* Work order *
Keep the pictures out. Restate the entries below word for word.
━━━━━ Data shown
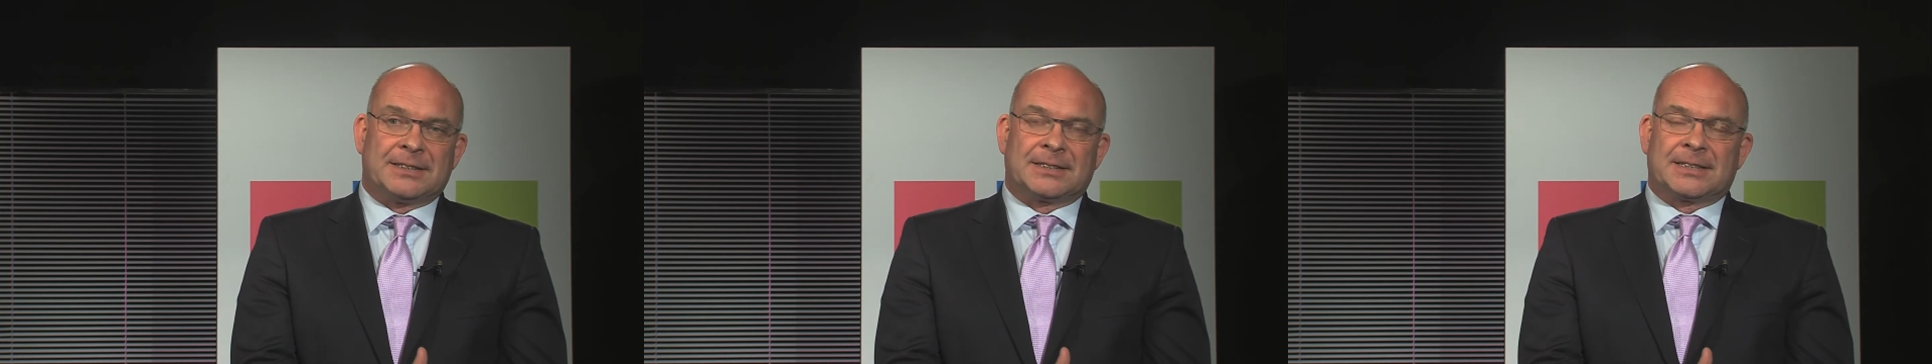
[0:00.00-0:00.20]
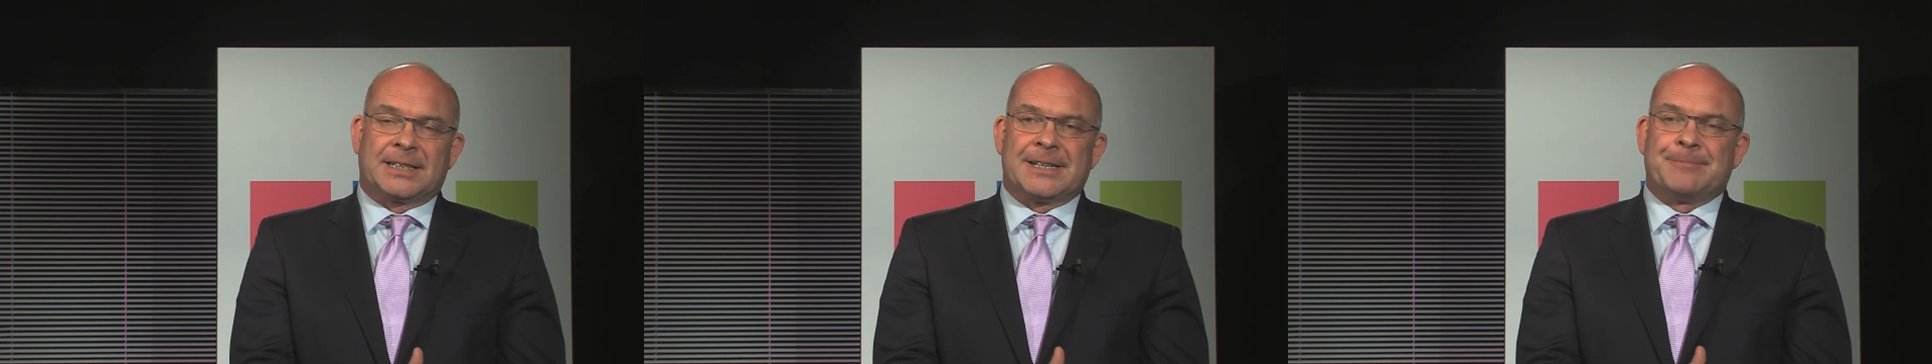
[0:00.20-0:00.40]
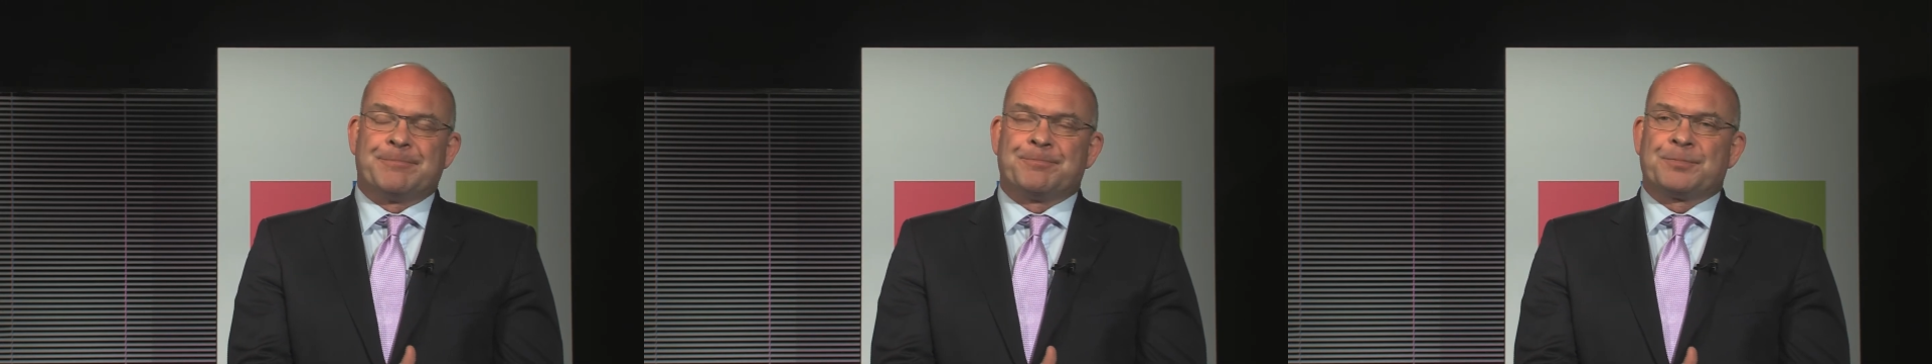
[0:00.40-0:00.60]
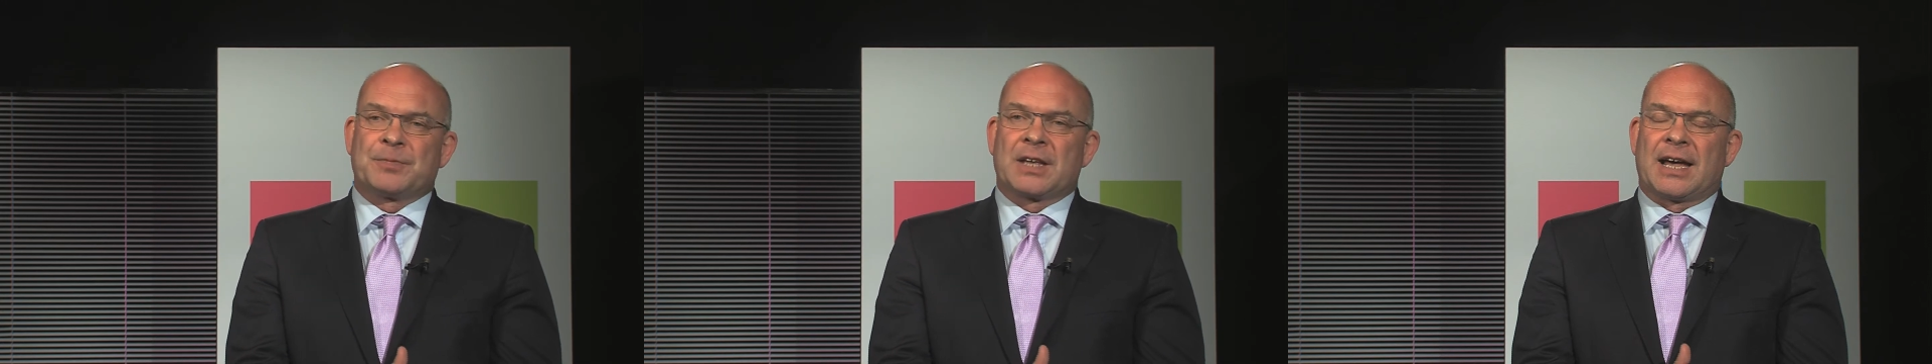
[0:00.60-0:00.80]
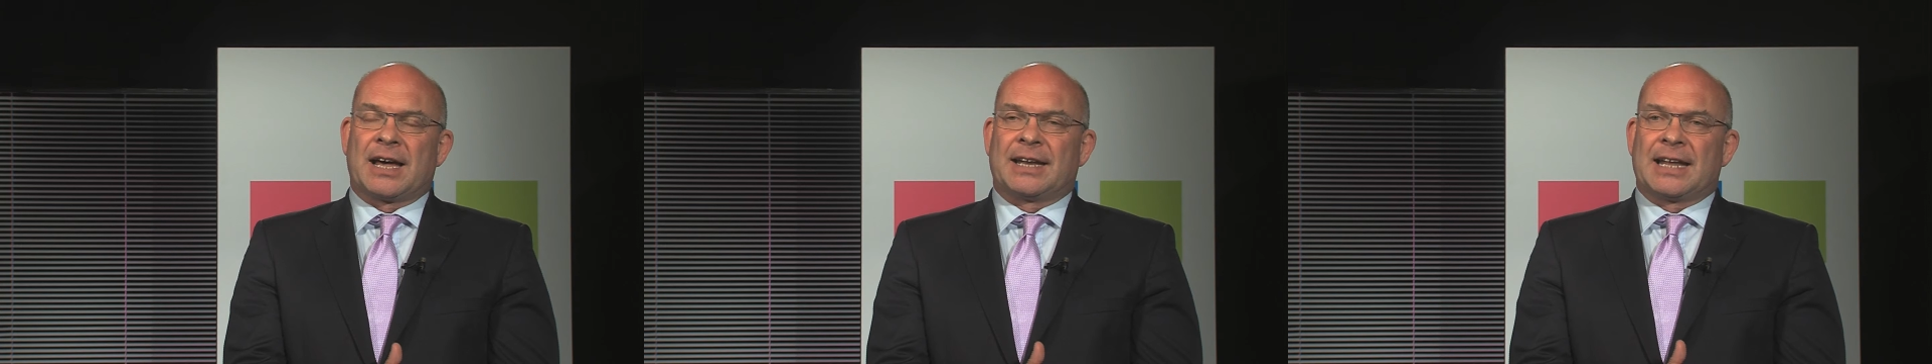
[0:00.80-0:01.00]
scheme
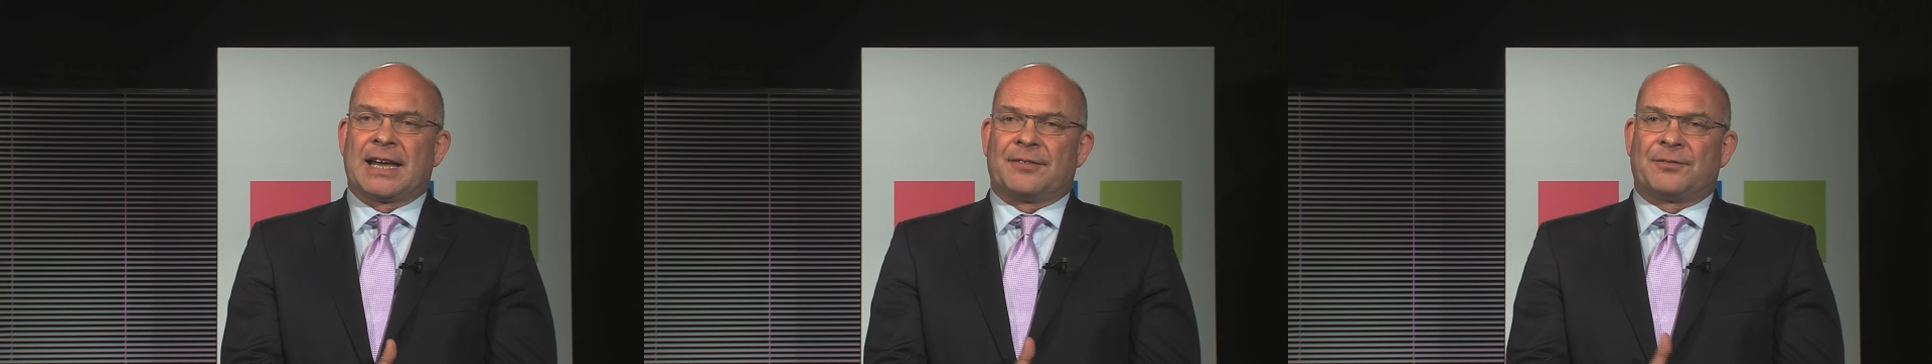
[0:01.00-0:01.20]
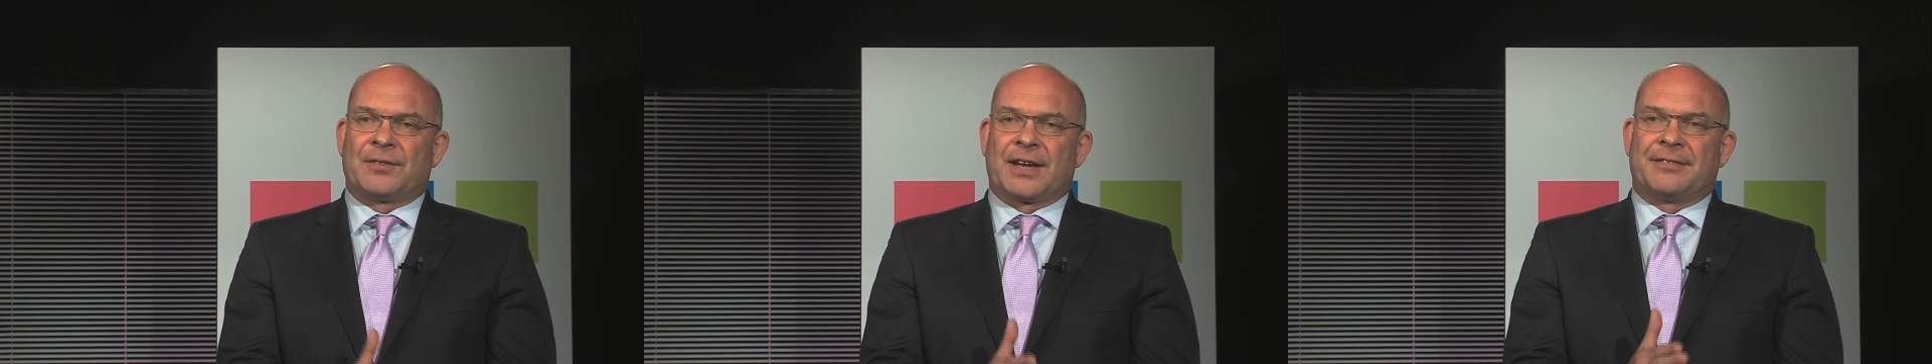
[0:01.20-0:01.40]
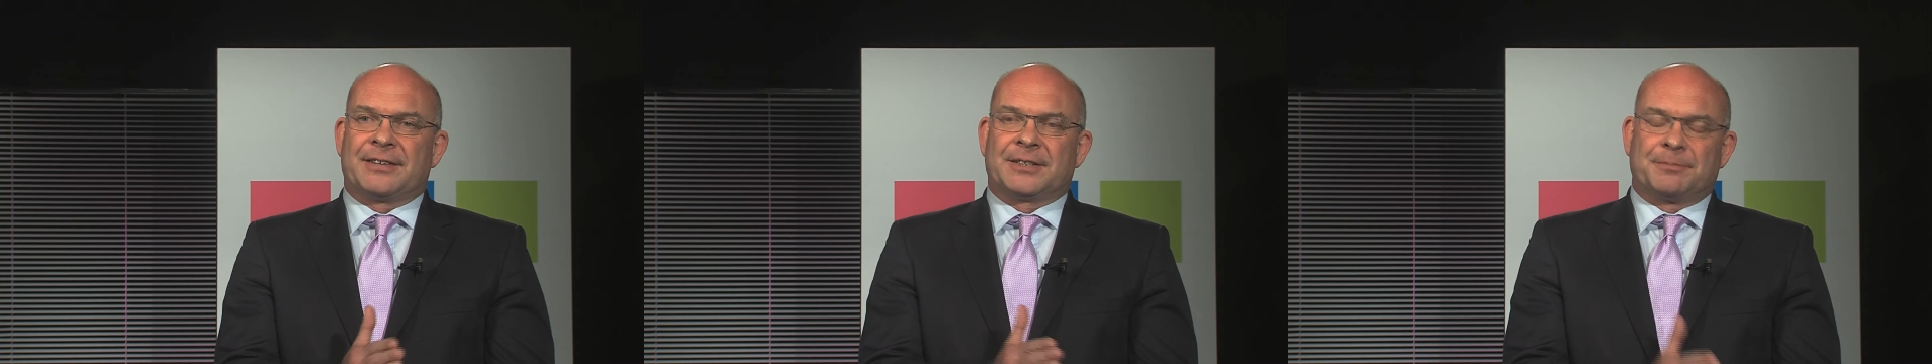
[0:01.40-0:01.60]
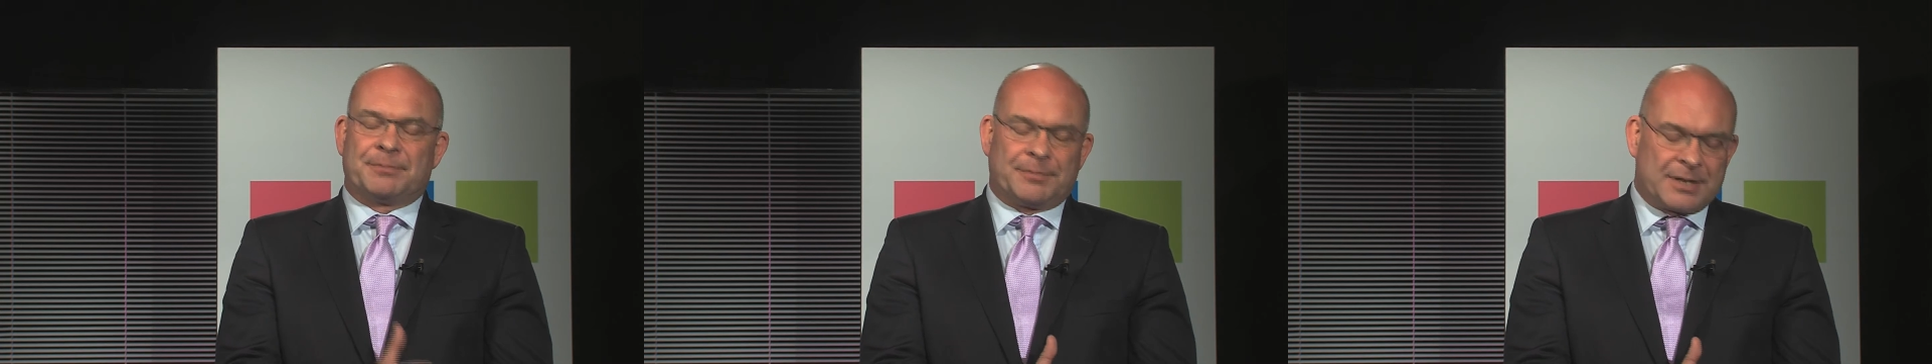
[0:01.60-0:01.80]
and have various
━━━━━━━━━━
* Result of the exercise *
[0:00.00-0:00.20]
[0:00.20-0:00.40]
[0:00.40-0:00.60]
[0:00.60-0:00.80]
[0:00.80-0:01.00]
scheme
[0:01.00-0:01.20]
[0:01.20-0:01.40]
[0:01.40-0:01.60]
[0:01.60-0:01.80]
and have various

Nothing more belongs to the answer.